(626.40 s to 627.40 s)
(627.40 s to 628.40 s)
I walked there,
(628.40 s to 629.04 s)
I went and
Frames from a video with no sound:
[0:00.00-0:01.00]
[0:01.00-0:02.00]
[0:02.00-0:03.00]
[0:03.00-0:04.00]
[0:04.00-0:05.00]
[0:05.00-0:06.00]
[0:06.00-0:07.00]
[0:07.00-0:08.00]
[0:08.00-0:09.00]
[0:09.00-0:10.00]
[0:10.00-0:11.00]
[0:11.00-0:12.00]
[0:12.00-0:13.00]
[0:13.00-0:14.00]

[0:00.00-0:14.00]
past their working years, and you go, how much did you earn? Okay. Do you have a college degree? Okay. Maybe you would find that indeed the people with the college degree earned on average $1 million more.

════════

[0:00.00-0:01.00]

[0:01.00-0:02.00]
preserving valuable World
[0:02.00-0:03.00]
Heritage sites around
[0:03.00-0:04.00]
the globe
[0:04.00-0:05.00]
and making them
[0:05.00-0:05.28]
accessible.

════════

**Task description:** Copy out, word for word, the part of the entries above that begins at the line with "[0:07.00-0:08.00]" and ends at the line with "[0:13.00-0:14.00]", including both.

**Exercise answer:**
[0:07.00-0:08.00]
[0:08.00-0:09.00]
[0:09.00-0:10.00]
[0:10.00-0:11.00]
[0:11.00-0:12.00]
[0:12.00-0:13.00]
[0:13.00-0:14.00]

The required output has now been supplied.